EXERCISE DESCRIPTION — Type out each entry exactly as it appears, but keep every image out.

========================================================================

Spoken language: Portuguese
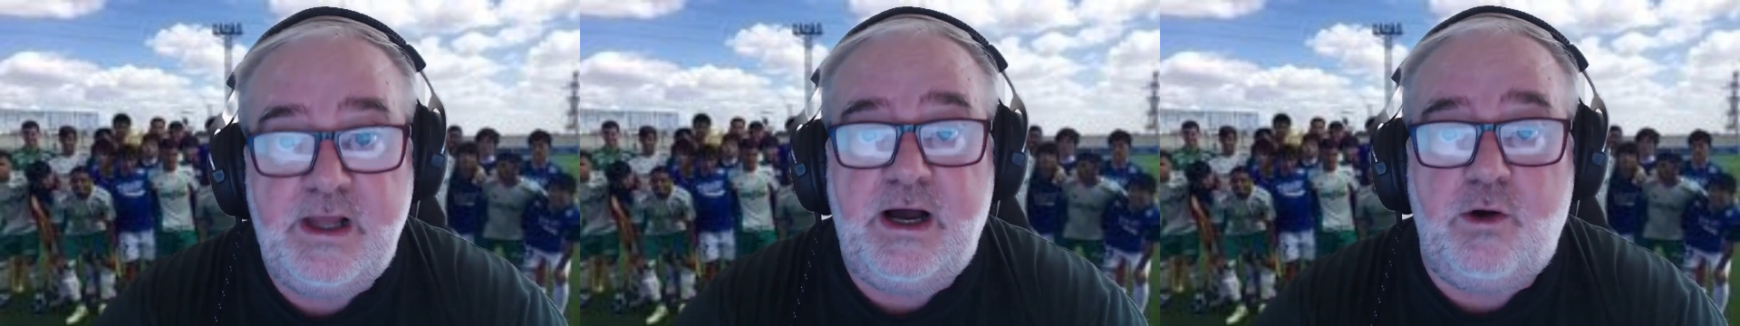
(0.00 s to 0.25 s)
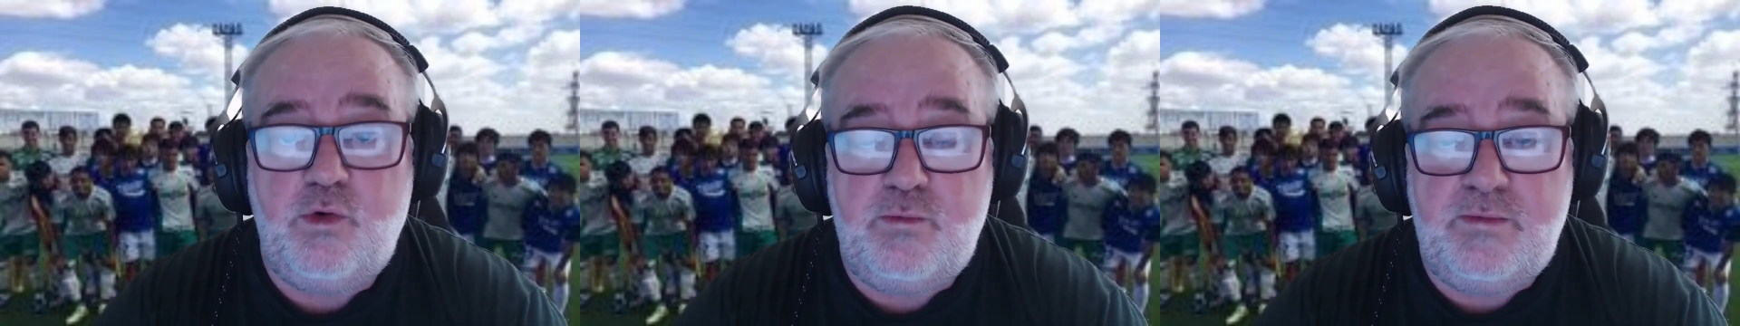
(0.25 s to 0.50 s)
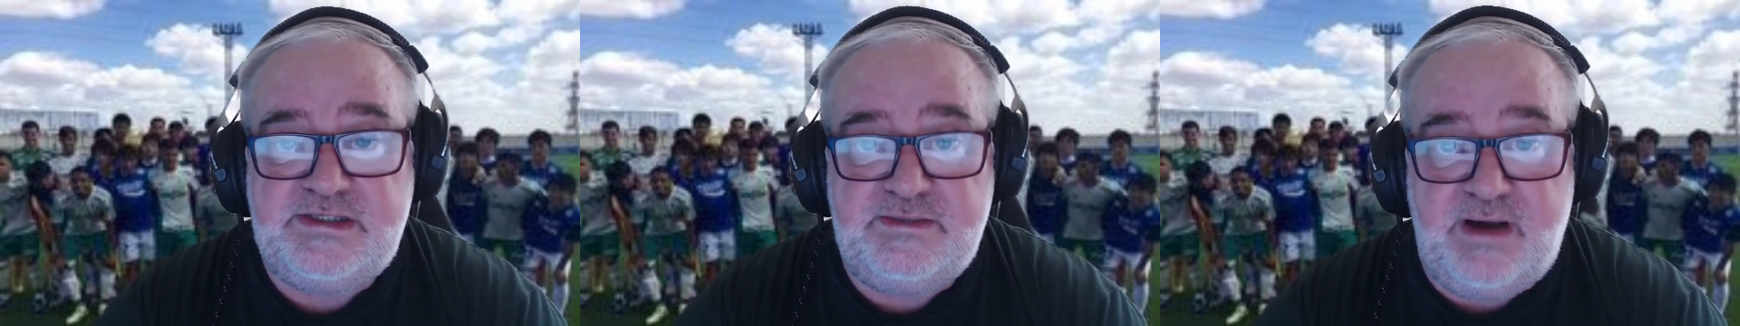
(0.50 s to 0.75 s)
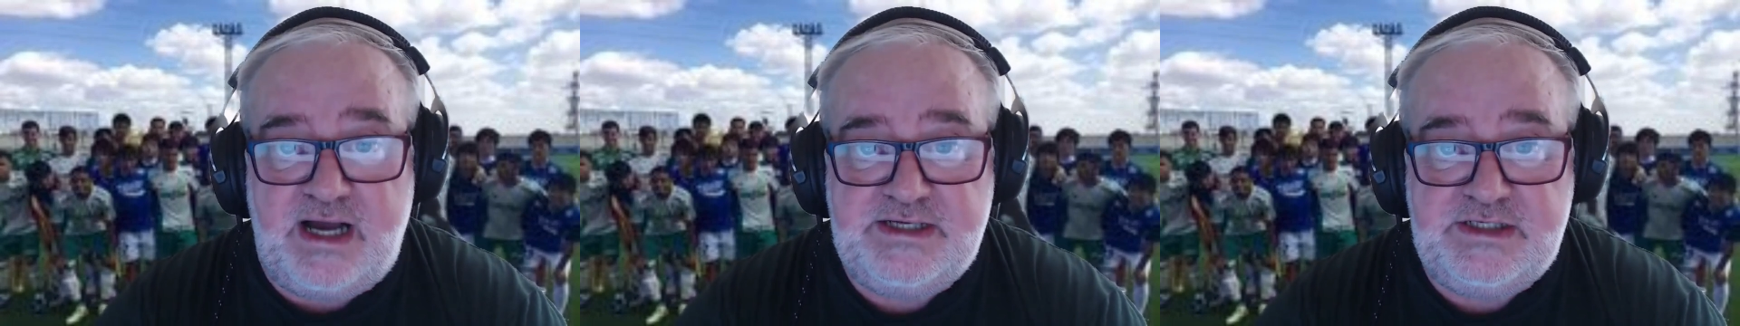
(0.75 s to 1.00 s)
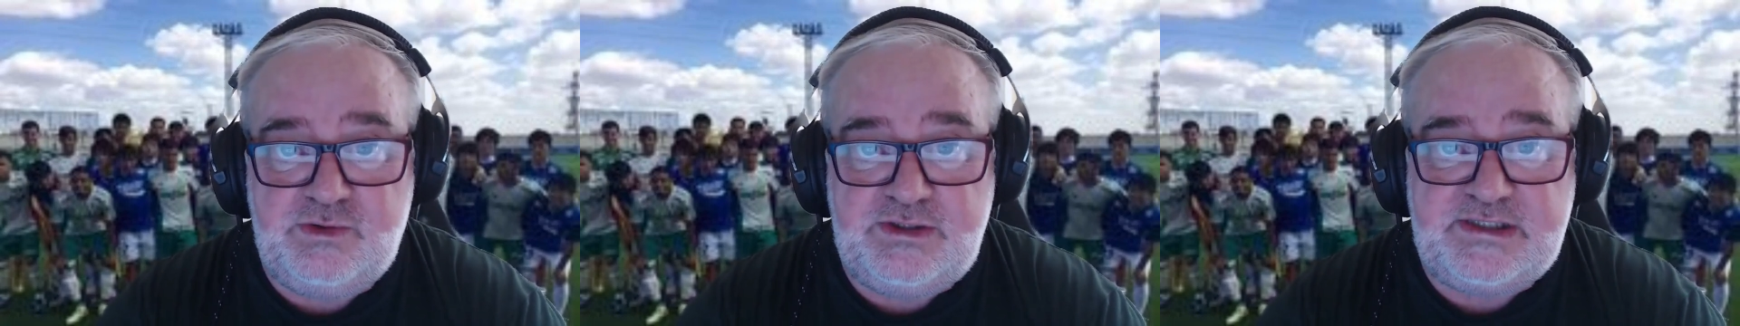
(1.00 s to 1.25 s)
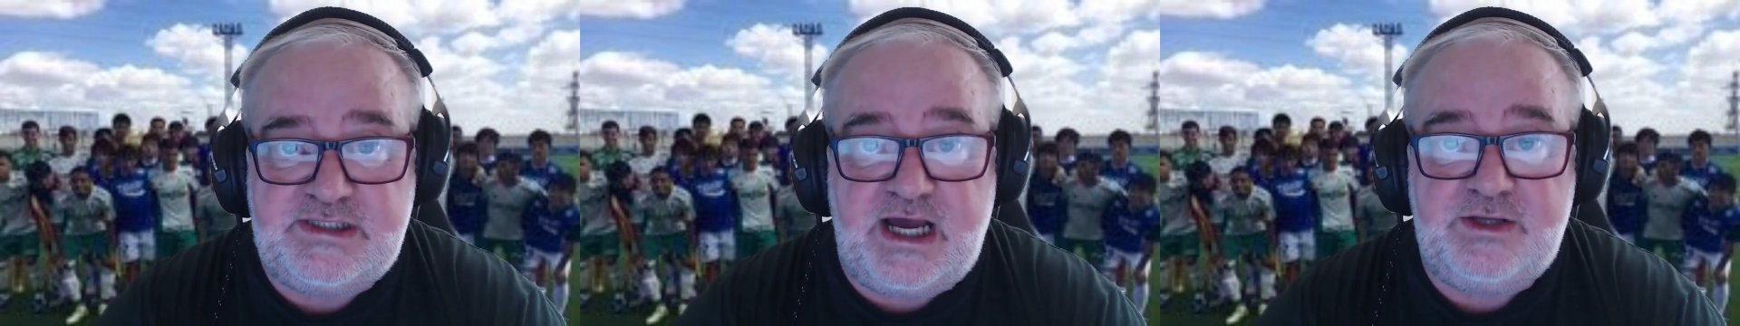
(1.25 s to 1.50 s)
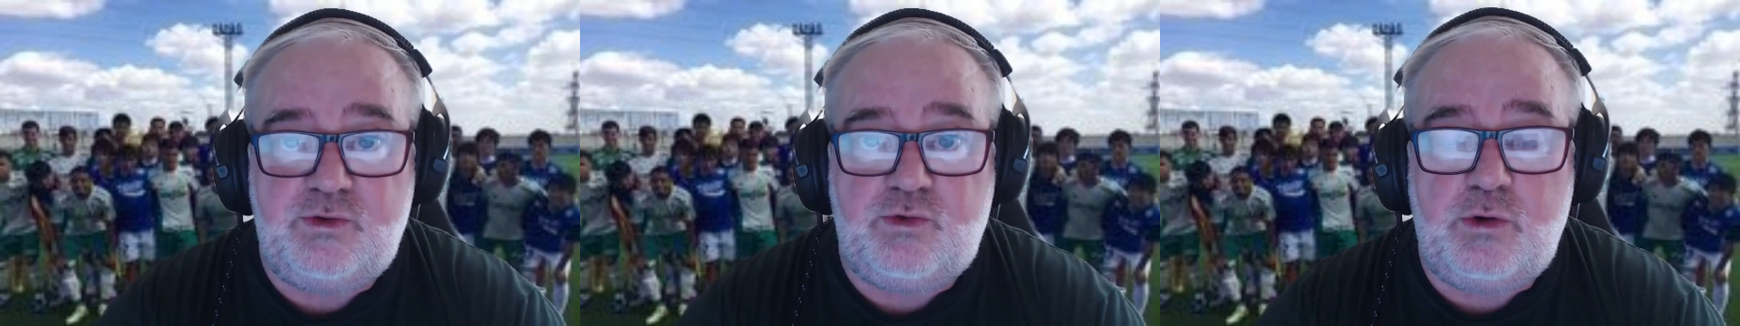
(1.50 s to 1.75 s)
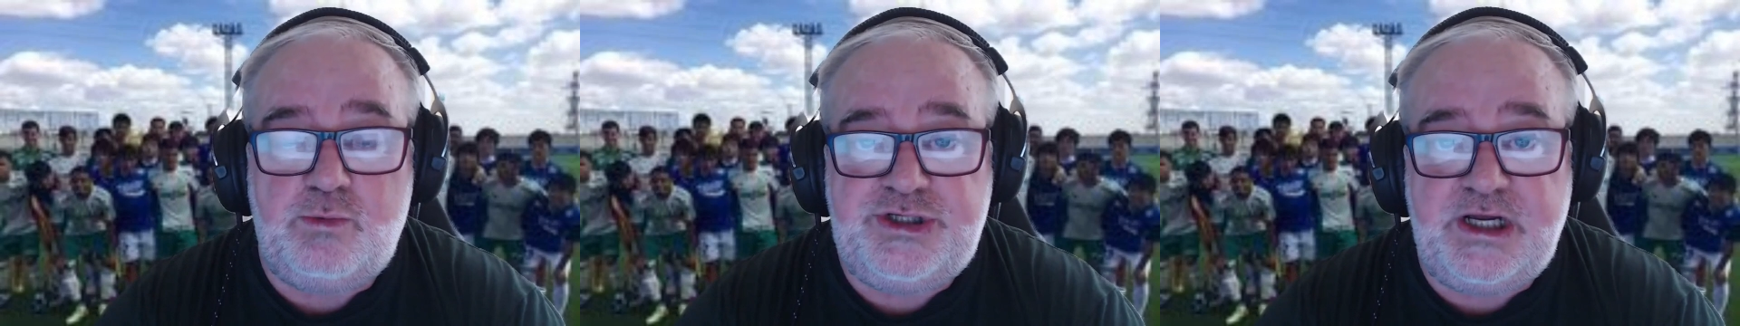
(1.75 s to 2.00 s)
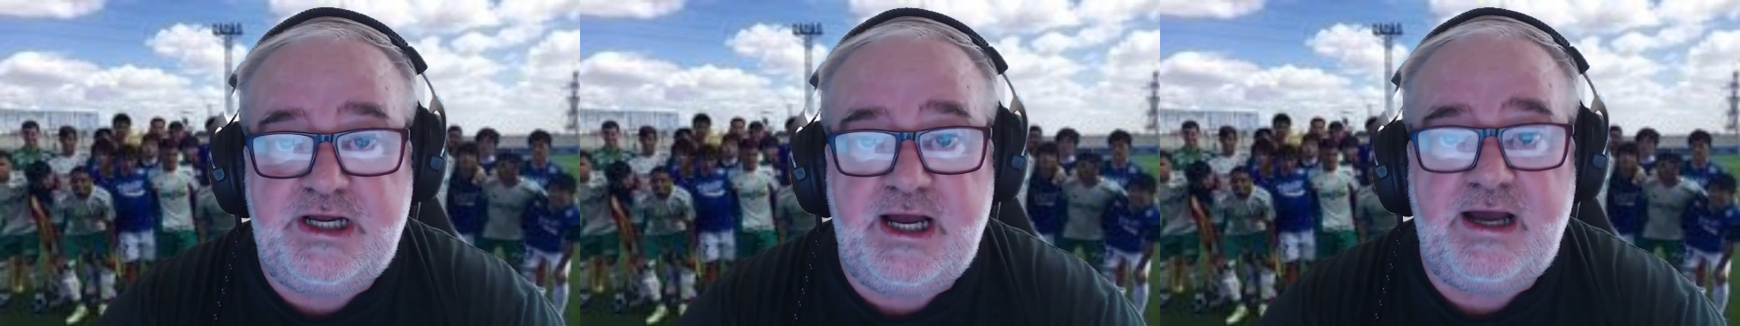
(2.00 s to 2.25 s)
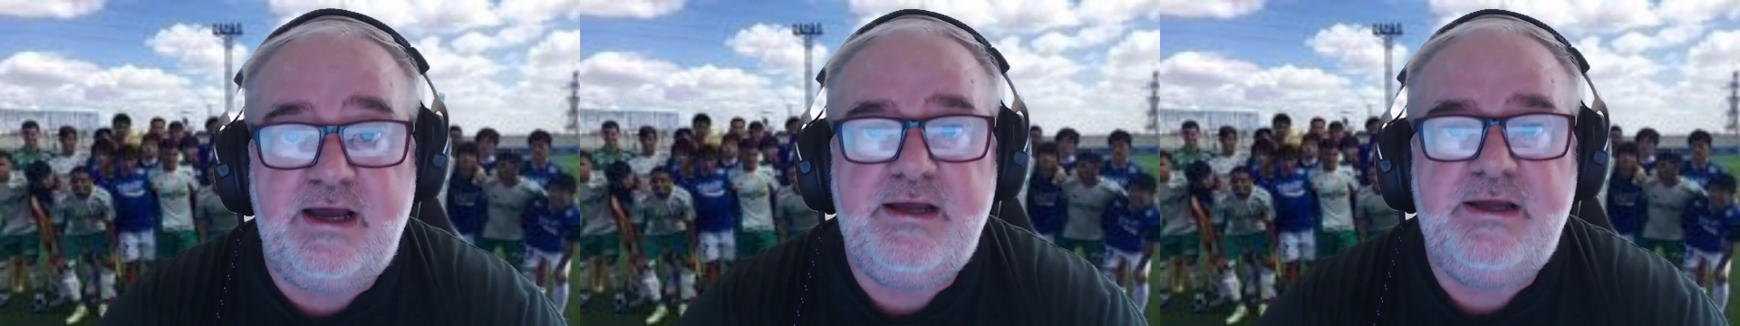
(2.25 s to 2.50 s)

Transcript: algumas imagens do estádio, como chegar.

========================================================================

RESULT FOR THIS EXERCISE —
Spoken language: Portuguese
(0.00 s to 0.25 s)
(0.25 s to 0.50 s)
(0.50 s to 0.75 s)
(0.75 s to 1.00 s)
(1.00 s to 1.25 s)
(1.25 s to 1.50 s)
(1.50 s to 1.75 s)
(1.75 s to 2.00 s)
(2.00 s to 2.25 s)
(2.25 s to 2.50 s)

Transcript: algumas imagens do estádio, como chegar.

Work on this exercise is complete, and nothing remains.